Tuesday, June 26, 2012

How the wheel might turn

There's a show on TV, a kind of reality show called Death Unexplained. It tracks the daily activities of the West London coroner's office. Each episode follows a number of cases and we might get to hear from the pathologist, Olaf Biedrzycki, or the deputy mortuary manager, Lenny Browse. What comes across mostly, from these people who deal daily with sad death, is unending sympathy. 'No one goes out naked,' says Lenny Browse, 'they are never judged and always treated well.'

One case last night for example looked at the case of a recent Polish immigrant who had fallen under a train. CCTV footage showed him legless-drunk and yet his liver was unaffected by alcohol. Could he have just become disoriented by unfamiliar levels of intoxication?

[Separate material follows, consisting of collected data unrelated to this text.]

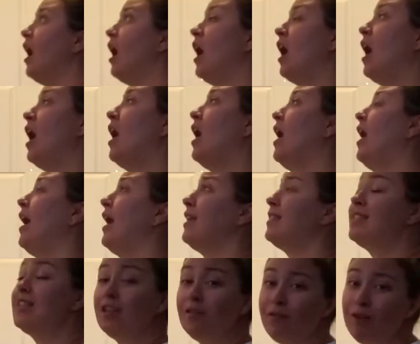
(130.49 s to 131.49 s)
I
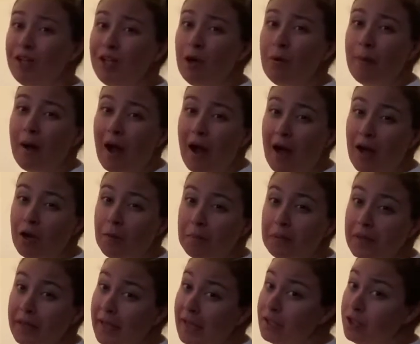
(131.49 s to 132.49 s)
did a video about how to
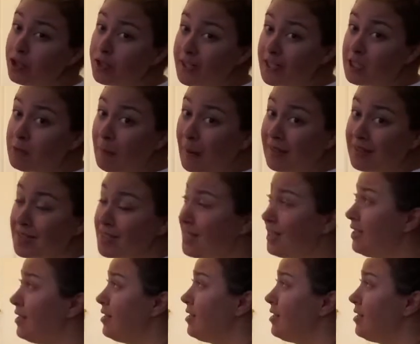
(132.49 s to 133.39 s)
plan your expenses.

The coroner is Alison Thompson. She is professional, rational, empathetic. An episode will end with one of her findings. In this case she found there was insufficient evidence to suggest suicide. (Yet, one of the other staff members does say that there was a recent spate of hangings among male Polish immigrants; their new life in the UK doesn't turn out as well as they expected.)

But Alison Thompson is so good at her job and has such poise that you'd think this was what she always wanted to do. It's her vocation; her calling. And that's what the questioner asks her at the end of the episode: 'Is this what you always wanted to do?' No, she says. She always wanted to be an actress and dancer. 'And that still holds.'

'And that still holds'? I felt crestfallen for a while.